--- Exercise input Enclosed Below ---

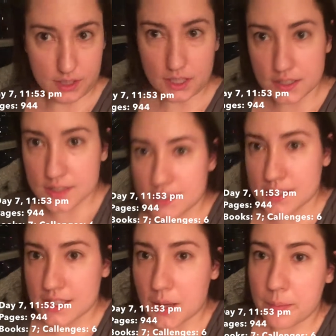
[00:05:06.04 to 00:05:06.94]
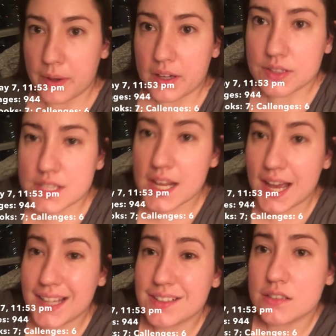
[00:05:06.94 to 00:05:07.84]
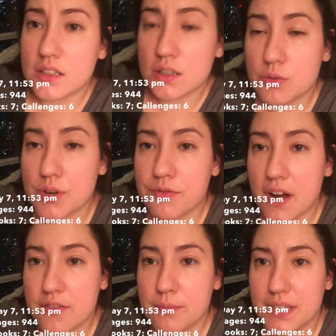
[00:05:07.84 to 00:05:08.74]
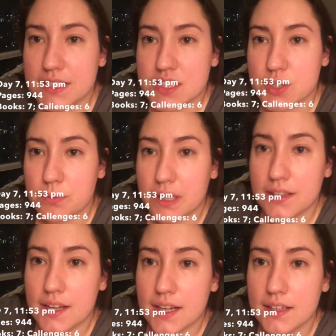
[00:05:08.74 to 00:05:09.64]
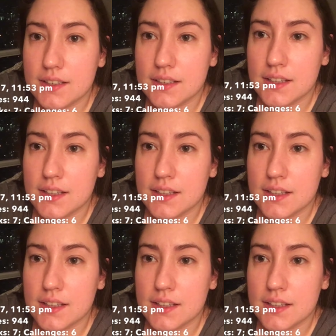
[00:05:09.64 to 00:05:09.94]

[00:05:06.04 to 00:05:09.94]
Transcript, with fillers: It's about 10 or 5 minutes to midnight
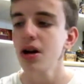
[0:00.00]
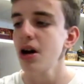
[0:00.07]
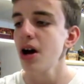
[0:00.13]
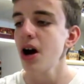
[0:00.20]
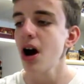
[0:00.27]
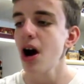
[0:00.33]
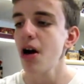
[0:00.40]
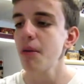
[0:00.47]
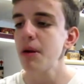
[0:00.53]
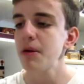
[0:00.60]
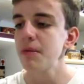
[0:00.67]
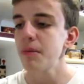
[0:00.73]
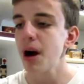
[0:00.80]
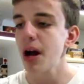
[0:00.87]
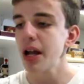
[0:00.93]

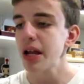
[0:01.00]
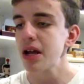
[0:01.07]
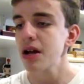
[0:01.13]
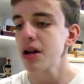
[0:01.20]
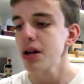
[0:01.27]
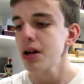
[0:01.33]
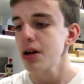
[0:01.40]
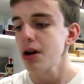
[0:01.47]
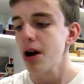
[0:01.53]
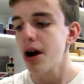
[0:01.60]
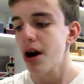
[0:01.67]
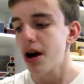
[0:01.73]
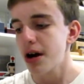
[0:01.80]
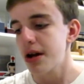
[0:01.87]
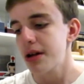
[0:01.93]
my,
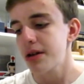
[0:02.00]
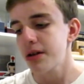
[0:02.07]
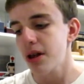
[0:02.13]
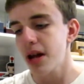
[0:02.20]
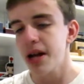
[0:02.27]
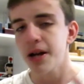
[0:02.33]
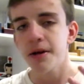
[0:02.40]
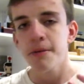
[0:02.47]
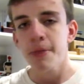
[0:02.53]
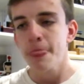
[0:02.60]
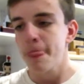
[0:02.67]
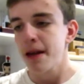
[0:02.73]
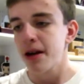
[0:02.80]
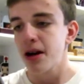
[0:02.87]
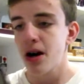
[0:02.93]

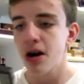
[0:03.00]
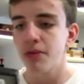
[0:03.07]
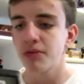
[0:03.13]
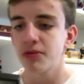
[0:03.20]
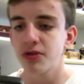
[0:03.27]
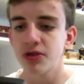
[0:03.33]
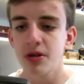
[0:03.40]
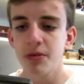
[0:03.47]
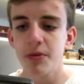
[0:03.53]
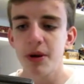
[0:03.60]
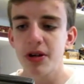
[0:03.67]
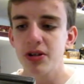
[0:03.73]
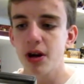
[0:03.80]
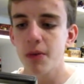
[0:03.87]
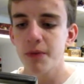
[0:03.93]
some of my
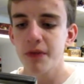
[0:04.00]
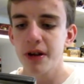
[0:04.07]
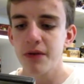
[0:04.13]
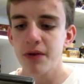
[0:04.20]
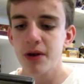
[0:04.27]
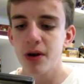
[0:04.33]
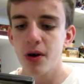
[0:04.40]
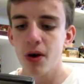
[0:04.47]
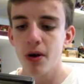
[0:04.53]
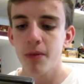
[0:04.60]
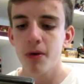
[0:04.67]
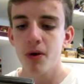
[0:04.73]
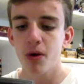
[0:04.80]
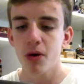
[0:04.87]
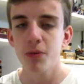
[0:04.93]
top favorite
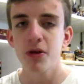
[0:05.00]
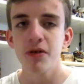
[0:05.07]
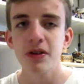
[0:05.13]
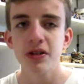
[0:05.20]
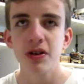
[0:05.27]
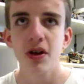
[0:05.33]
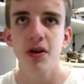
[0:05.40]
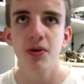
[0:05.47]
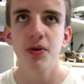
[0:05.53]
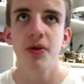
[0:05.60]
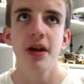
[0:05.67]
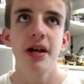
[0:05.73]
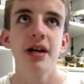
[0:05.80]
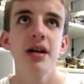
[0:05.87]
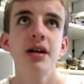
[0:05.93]
horror movies, along with
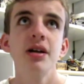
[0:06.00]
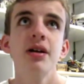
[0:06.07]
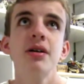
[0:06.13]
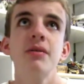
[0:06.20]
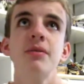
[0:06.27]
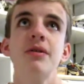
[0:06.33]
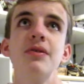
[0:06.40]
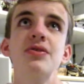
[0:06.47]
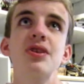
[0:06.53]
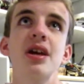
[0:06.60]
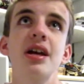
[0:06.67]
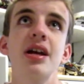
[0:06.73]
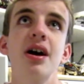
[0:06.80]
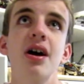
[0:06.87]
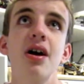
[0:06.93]
like movies
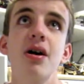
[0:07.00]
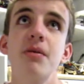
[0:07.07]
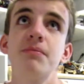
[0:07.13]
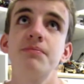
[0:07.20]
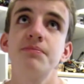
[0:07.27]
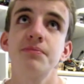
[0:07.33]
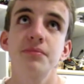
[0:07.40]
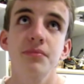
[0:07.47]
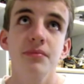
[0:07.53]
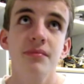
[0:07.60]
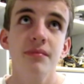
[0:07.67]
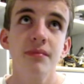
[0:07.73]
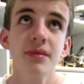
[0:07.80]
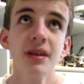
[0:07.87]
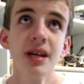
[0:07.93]
like
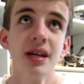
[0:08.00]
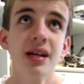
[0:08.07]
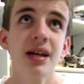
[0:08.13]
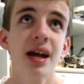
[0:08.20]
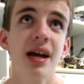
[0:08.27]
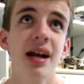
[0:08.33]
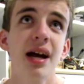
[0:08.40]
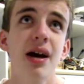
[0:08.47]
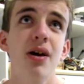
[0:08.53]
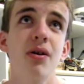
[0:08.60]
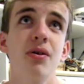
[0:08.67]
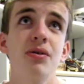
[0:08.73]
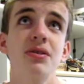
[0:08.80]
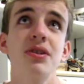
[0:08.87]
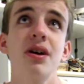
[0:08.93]
Get
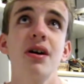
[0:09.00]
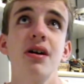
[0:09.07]
Out,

--- End of Enclosed Exercise input ---

- What this task involves -
Type out all the records verbatim, minus images.

- Task answer -
[00:05:06.04 to 00:05:06.94]
[00:05:06.94 to 00:05:07.84]
[00:05:07.84 to 00:05:08.74]
[00:05:08.74 to 00:05:09.64]
[00:05:09.64 to 00:05:09.94]

[00:05:06.04 to 00:05:09.94]
Transcript, with fillers: It's about 10 or 5 minutes to midnight
[0:00.00]
[0:00.07]
[0:00.13]
[0:00.20]
[0:00.27]
[0:00.33]
[0:00.40]
[0:00.47]
[0:00.53]
[0:00.60]
[0:00.67]
[0:00.73]
[0:00.80]
[0:00.87]
[0:00.93]

[0:01.00]
[0:01.07]
[0:01.13]
[0:01.20]
[0:01.27]
[0:01.33]
[0:01.40]
[0:01.47]
[0:01.53]
[0:01.60]
[0:01.67]
[0:01.73]
[0:01.80]
[0:01.87]
[0:01.93]
my,
[0:02.00]
[0:02.07]
[0:02.13]
[0:02.20]
[0:02.27]
[0:02.33]
[0:02.40]
[0:02.47]
[0:02.53]
[0:02.60]
[0:02.67]
[0:02.73]
[0:02.80]
[0:02.87]
[0:02.93]

[0:03.00]
[0:03.07]
[0:03.13]
[0:03.20]
[0:03.27]
[0:03.33]
[0:03.40]
[0:03.47]
[0:03.53]
[0:03.60]
[0:03.67]
[0:03.73]
[0:03.80]
[0:03.87]
[0:03.93]
some of my
[0:04.00]
[0:04.07]
[0:04.13]
[0:04.20]
[0:04.27]
[0:04.33]
[0:04.40]
[0:04.47]
[0:04.53]
[0:04.60]
[0:04.67]
[0:04.73]
[0:04.80]
[0:04.87]
[0:04.93]
top favorite
[0:05.00]
[0:05.07]
[0:05.13]
[0:05.20]
[0:05.27]
[0:05.33]
[0:05.40]
[0:05.47]
[0:05.53]
[0:05.60]
[0:05.67]
[0:05.73]
[0:05.80]
[0:05.87]
[0:05.93]
horror movies, along with
[0:06.00]
[0:06.07]
[0:06.13]
[0:06.20]
[0:06.27]
[0:06.33]
[0:06.40]
[0:06.47]
[0:06.53]
[0:06.60]
[0:06.67]
[0:06.73]
[0:06.80]
[0:06.87]
[0:06.93]
like movies
[0:07.00]
[0:07.07]
[0:07.13]
[0:07.20]
[0:07.27]
[0:07.33]
[0:07.40]
[0:07.47]
[0:07.53]
[0:07.60]
[0:07.67]
[0:07.73]
[0:07.80]
[0:07.87]
[0:07.93]
like
[0:08.00]
[0:08.07]
[0:08.13]
[0:08.20]
[0:08.27]
[0:08.33]
[0:08.40]
[0:08.47]
[0:08.53]
[0:08.60]
[0:08.67]
[0:08.73]
[0:08.80]
[0:08.87]
[0:08.93]
Get
[0:09.00]
[0:09.07]
Out,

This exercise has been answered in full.